Auch zitiert Kapek den Österreichischen Rechtsanwaltskammertag, der in seiner Stellungnahme erklärt:“Das Bereithalten der Unterlagen erfüllt nicht den Zweck der Gesetzesbestimmungen, da das Mindestentgelt nicht nach der Tätigkeitsbeschreibung, sondern anhand der konkreten Tätigkeit des Arbeitnehmers bestimmt wird, die sich aus den Unterlagen aber nicht ergibt.“

Das Bereithalten vor Ort, noch dazu in deutscher Sprache, sei in der Theorie sicher „perfekt“, sollten die Kontrollorgane auf ausländische Arbeitnehmer stoßen die nur wenig Deutsch können, meint Kapek. Eine Beschaffung der Unterlagen „in angemessener Zeit“ sollte aber ausreichen, so sein Vorschlag.

Gefahr von Imageschäden für Firmen

Auch sieht das Gesetz vor, dass die Organe der Abgabenbehörde jede Person, die sie am Betriebsort antreffen, befragen dürfen. Dies würde also auch auf Kunden und Lieferanten zutreffen. Dies könnte einen „enormen Imageschaden nach sich ziehen und sollte auf Arbeitgeber und Arbeitnehmer reduziert werden“, unterstreicht Kapek die Meinung des Österreichischen Rechtsanwaltskammertags.

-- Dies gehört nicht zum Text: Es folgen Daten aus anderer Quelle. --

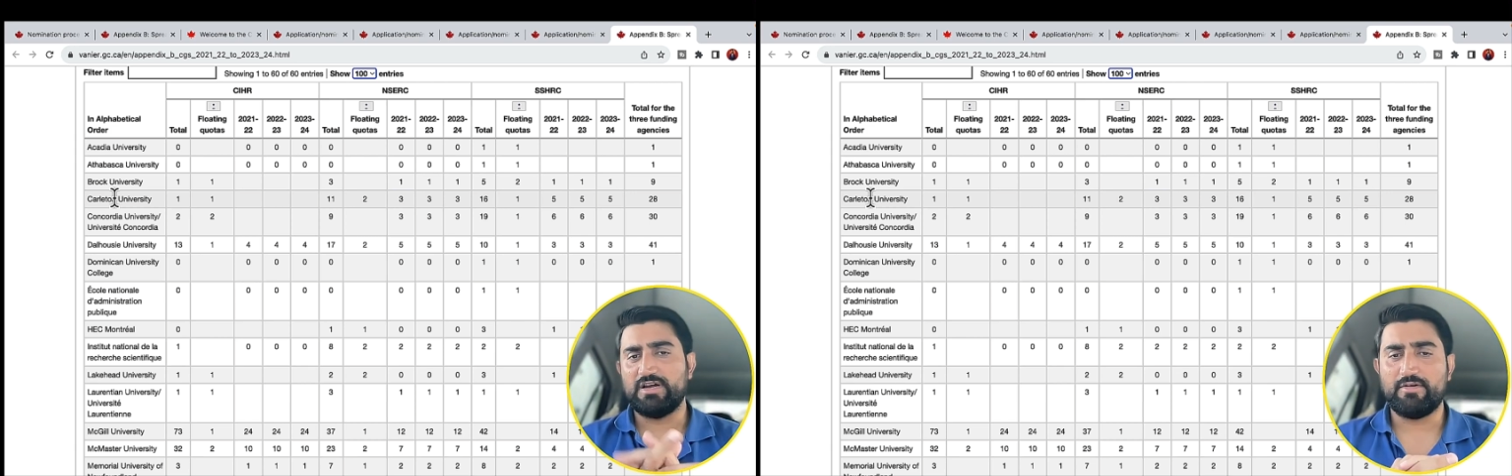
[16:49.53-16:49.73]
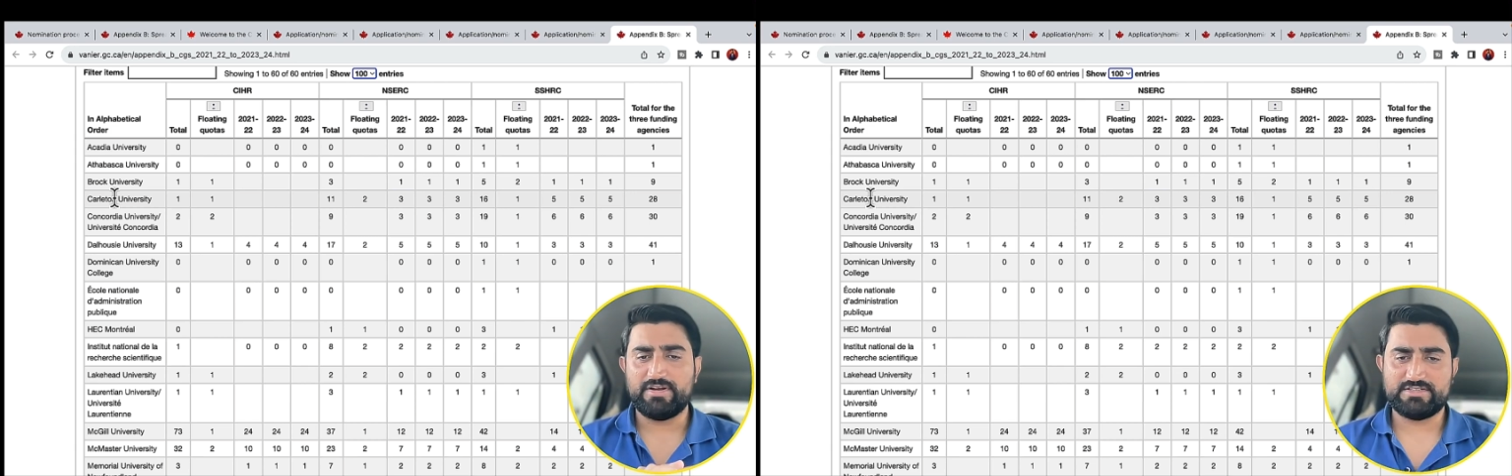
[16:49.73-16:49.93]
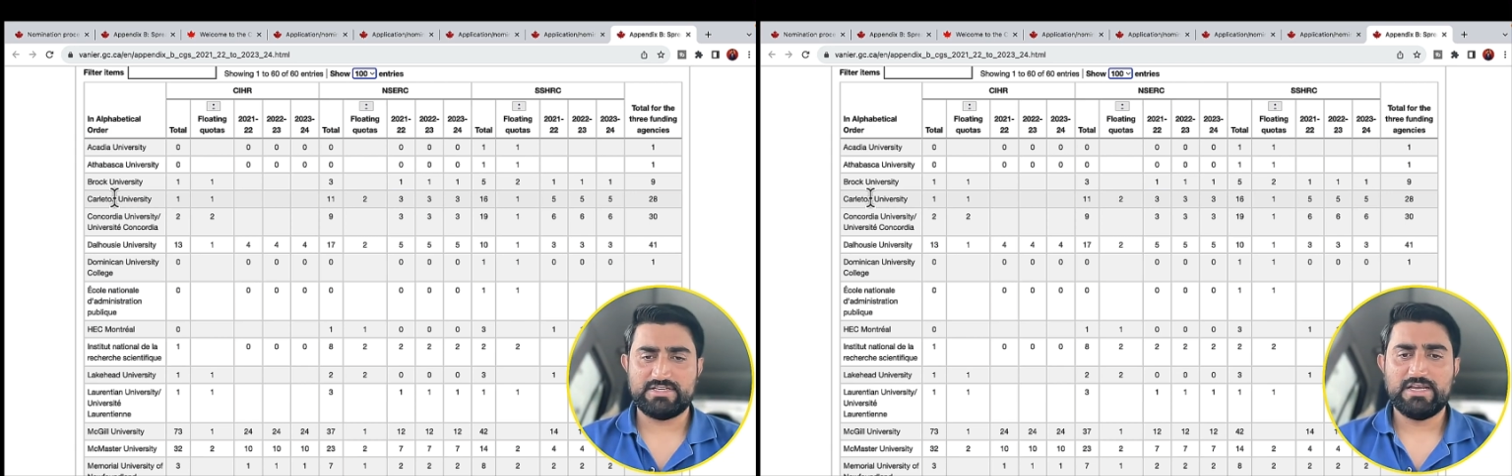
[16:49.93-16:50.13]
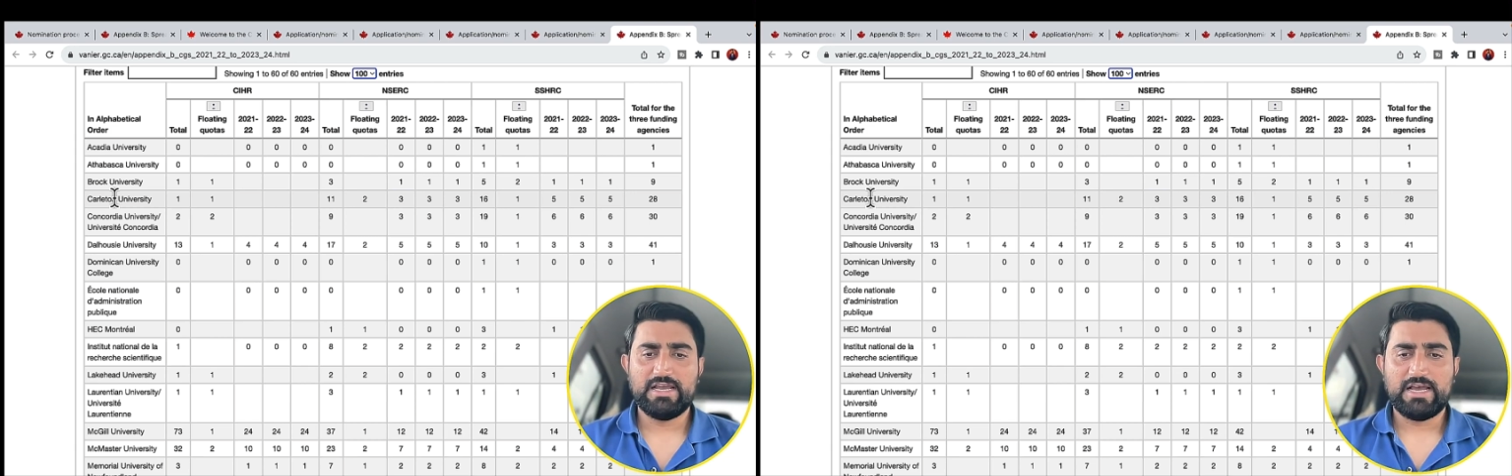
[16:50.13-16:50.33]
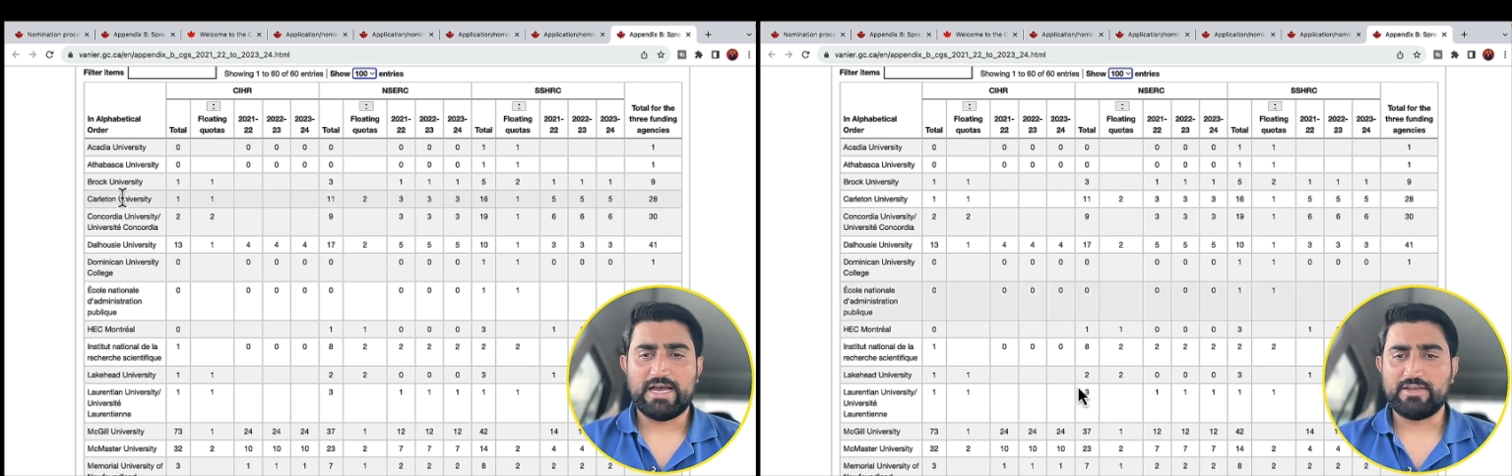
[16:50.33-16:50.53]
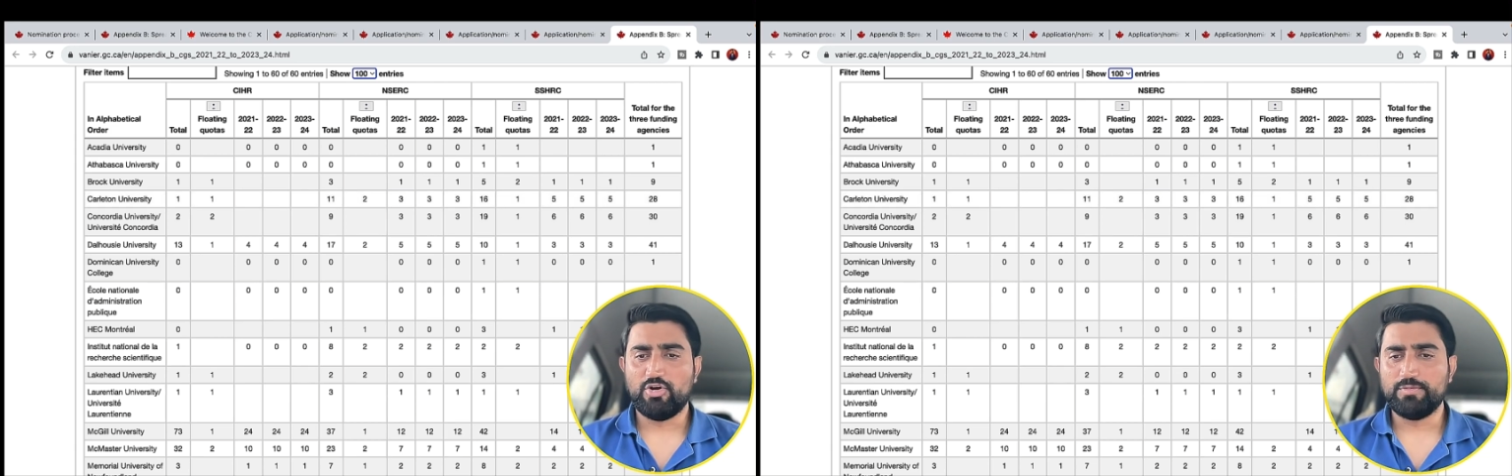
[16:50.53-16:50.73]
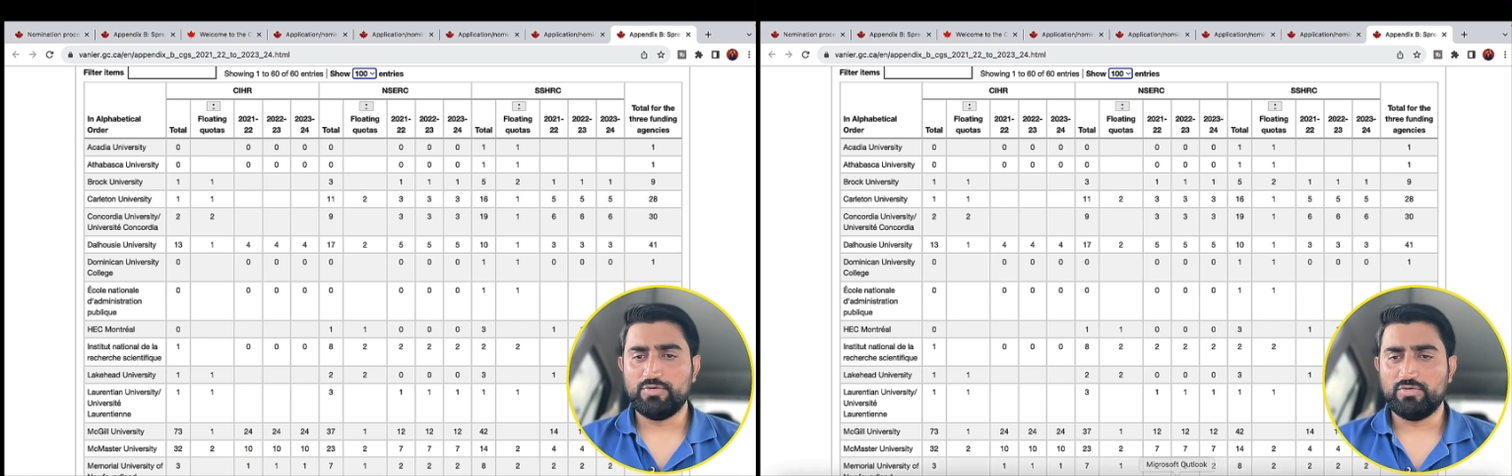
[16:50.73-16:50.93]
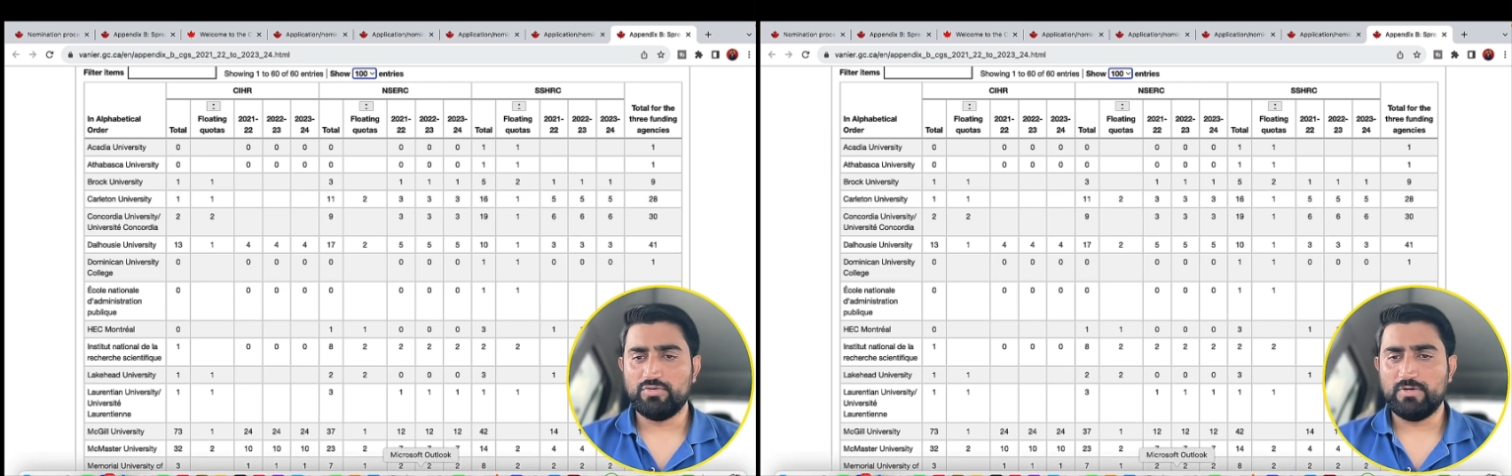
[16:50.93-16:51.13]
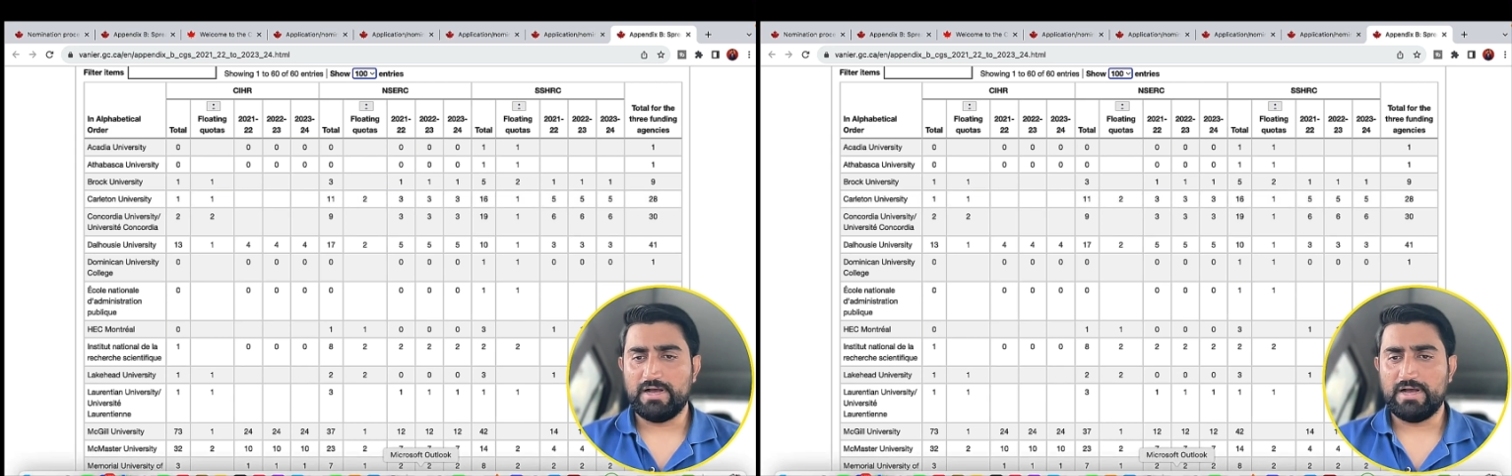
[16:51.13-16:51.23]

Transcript: All right, I hope you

Die geplanten Strafen sind erheblich:

  • Bei einer Zutrittsverweigerung zur Betriebsstätte soll eine Geldstrafe zwischen 5.000 und 50.000 Euro, im Wiederholungsfall zwischen 10.000 und 100.000 Euro verhängt werden.
  • Werden die erforderlichen Unterlagen zur Kontrolle des Mindestentgelts nicht bereitgehalten, sind Strafen von 500 bis maximal 10.000 Euro im Wiederholungsfall pro Arbeitnehmer geplant.
  • Wird dem Arbeitnehmer nicht das zustehende niedrigste Grundgehalt bezahlt oder das zustehende Mindestentgelt erheblich unterschritten, drohen Geldstrafen von 5.000 bis 100.000 Euro pro Arbeitnehmer.
„Zu hohe Strafen“

„Da diese Strafen pro Arbeitnehmer zu rechnen sind, könnten diese bei einer größeren Gruppe eine exorbitante Summe ausmachen“, so Kapek. Auch Wirtschaftskammer, Wirtschaftsministerium und ÖRAK teilen diese Meinung in ihren Stellungnahmen. Darüber hinaus sei die Vollstreckbarkeit im Ausland „mehr als fraglich“, so der Experte. Das Gesetz soll in vier Wochen den Ministerrat passieren.